Las últimas luces del atardecer se deslizaban sobre las copas de los árboles del jardín interior. El cielo ardía en tonos dorados y lavanda, y el suave murmullo del agua de la fuente central tejía una melodía tranquila, como si todo el palacio se hubiese silenciado solo para ellos.
Silvania caminaba lentamente, su bastón rozando el empedrado con un ritmo suave, casi ceremonioso. Dyan la seguía a pocos pasos, con las manos entrelazadas tras la espalda, observándola con esa mezcla de ternura y preocupación que ya no intentaba ocultar. El largo cabello plateado, su porte regio y mirada firme, a pesar del cansancio, eran todavía cautivadoras. Las arrugas en su rostro, apenas marcadas, solamente lograban darle un aire de sabiduría irreductible.
—¿Recuerdas cuando plantamos ese limonero? —preguntó Silvania, señalando con el bastón un árbol pequeño, ya florecido—. Dijiste que sus frutos nos protegerían de las fiebres de invierno.
Dyan sonrió. —Y tú me dijiste que si era así, plantarías cinco más.
—Nunca lo hice.
—Pero sobreviviste a todos los inviernos —replicó él, con una sonrisa cómplice.
Se detuvieron bajo la pérgola cubierta de bugambilias. El aire olía a tierra húmeda y hojas jóvenes. Silvania se sentó con un suspiro, y Dyan ocupó el banco junto a ella.
—¿Te vas a ir sin despedirte de ella? —preguntó ella, mirando de reojo.
Dyan no respondió de inmediato. Tomó una flor caída y la giró entre sus dedos.
—Me despedí como ella quiso que lo hiciera… en silencio.
—No es la forma en que ella habría querido. —Silvania dejó el bastón a un lado—. Es la forma que tú elegiste para no romperte frente a ella.
—Ya estoy roto, Silvania. Solo intento que las astillas no salpiquen a nadie más. ¿Crees que ella aceptaría de buen grado una despedida? Ambos lo sabemos bien.
Silvania lo observó largo rato, y luego apoyó con lentitud su cabeza sobre su hombro. No lo hacía siempre, pero a veces lo necesitaba con demasiada urgencia, más de la que la prudencia le remendaría, pero ella no era de aquellas que se dejaran llevar por nimiedades.
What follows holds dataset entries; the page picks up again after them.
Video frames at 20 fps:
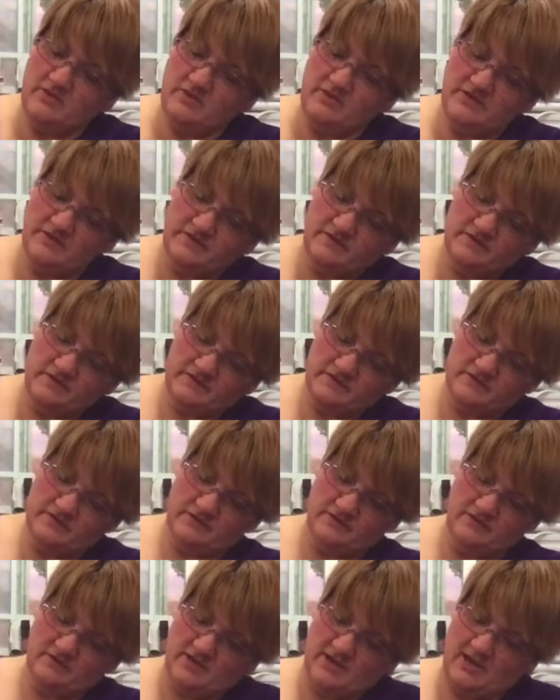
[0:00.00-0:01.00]
this is
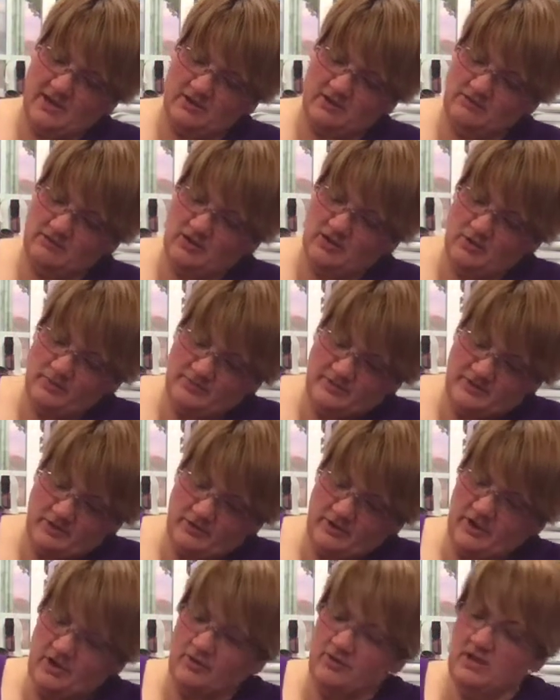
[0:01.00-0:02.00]
still calculated. Oh, there we
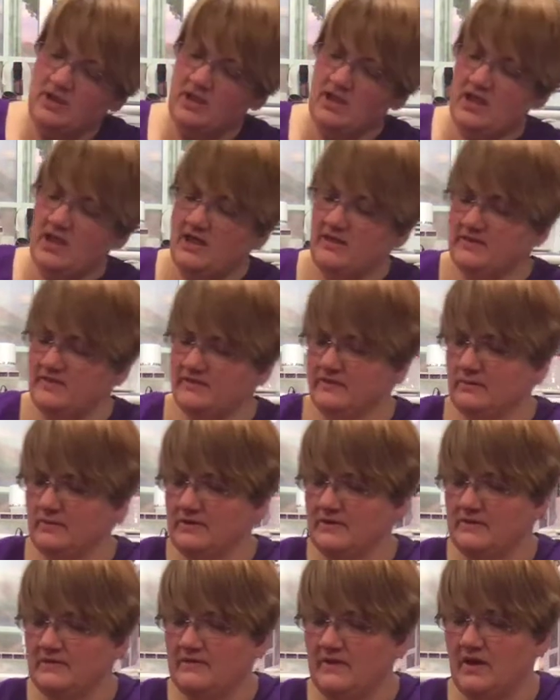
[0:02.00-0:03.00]
go. And this one
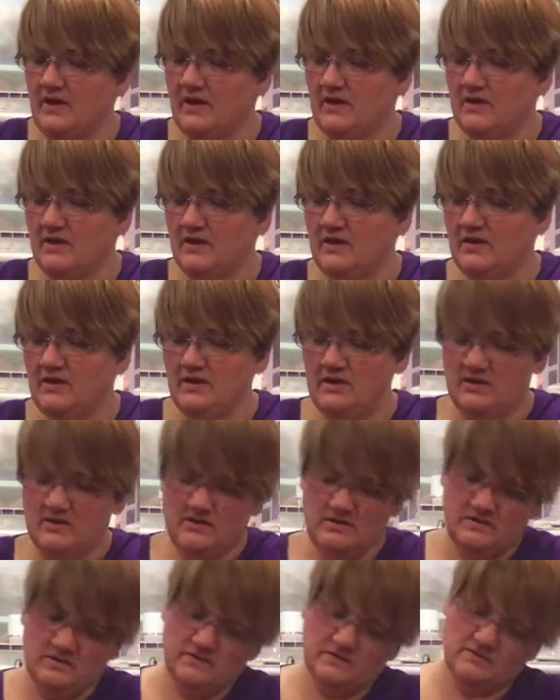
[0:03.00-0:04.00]
is saying it
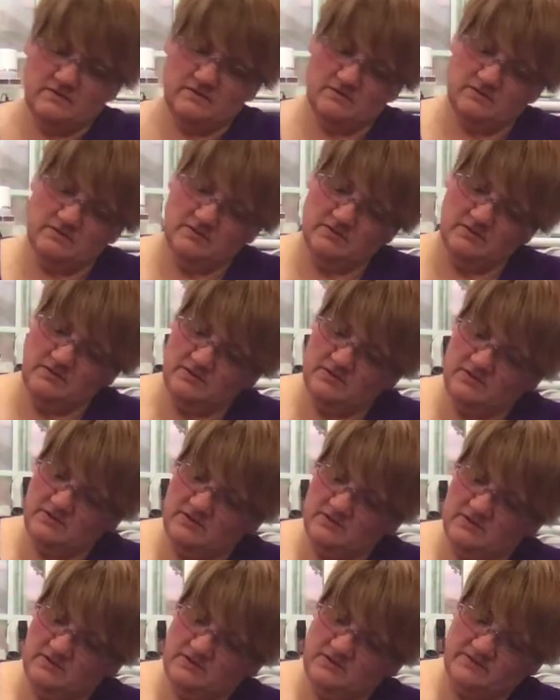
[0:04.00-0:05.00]
is
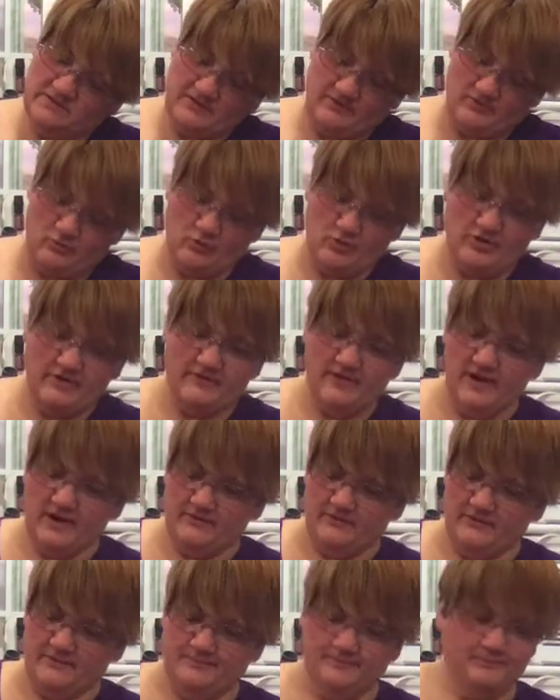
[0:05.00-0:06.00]
7.5.
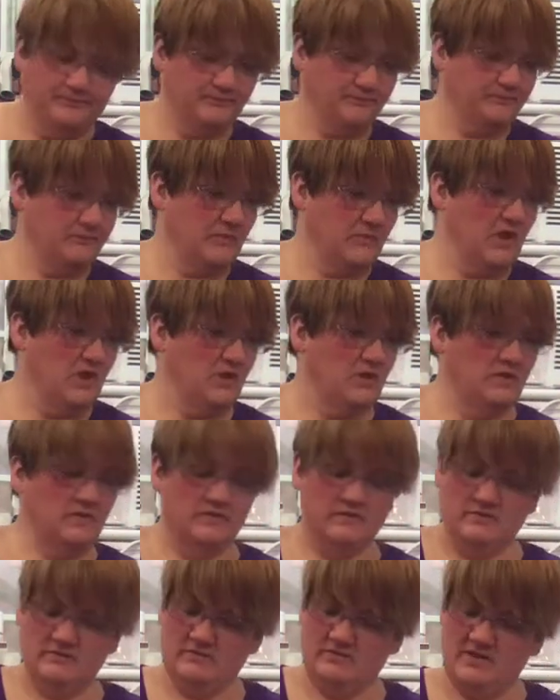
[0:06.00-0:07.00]

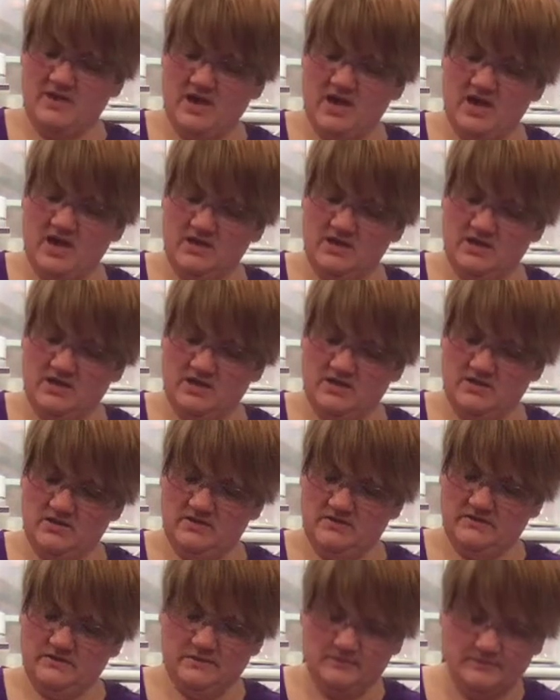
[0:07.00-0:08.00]
So that
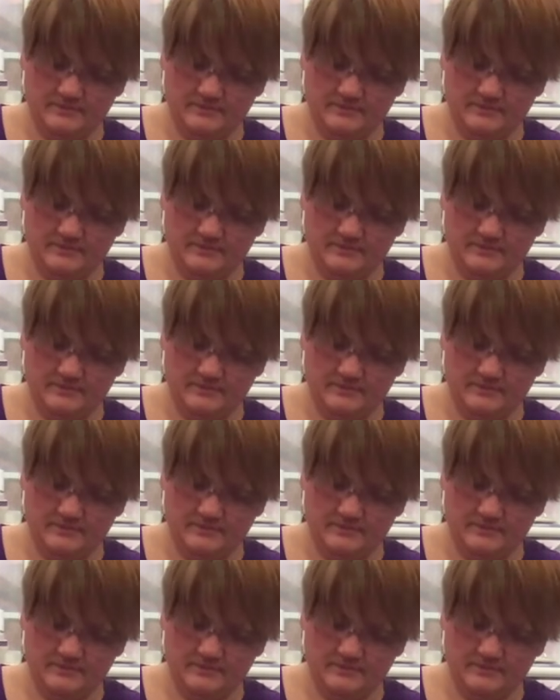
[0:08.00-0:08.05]
is,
—Tú y yo sabemos que el amor no se rompe por la distancia. Pero también sabemos que algunas cosas, si no se cuidan, se pudren.
Dyan no respondió. Solo llevó su mano a la de ella y la sostuvo con la misma suavidad con que sostenía las páginas más antiguas de sus grimorios.
—No te estoy pidiendo que vuelvas, Dyan —dijo al fin, con voz queda—. Solo quiero que no te olvides de quién fuiste aquí. De lo que hiciste por nosotros.
El mago asintió, con los ojos perdidos en las primeras estrellas del cielo.
—No puedo olvidar. Ni a ella. Ni a ti. Ni este jardín.
—Entonces ven a veces. Incluso los árboles florecen mejor cuando alguien les habla —dijo Silvania, con una sonrisa triste.
Y así se quedaron, en silencio, con el perfume de las bugambilias envolviéndolos, sabiendo ambos que esa tarde sería una de las últimas que compartirían.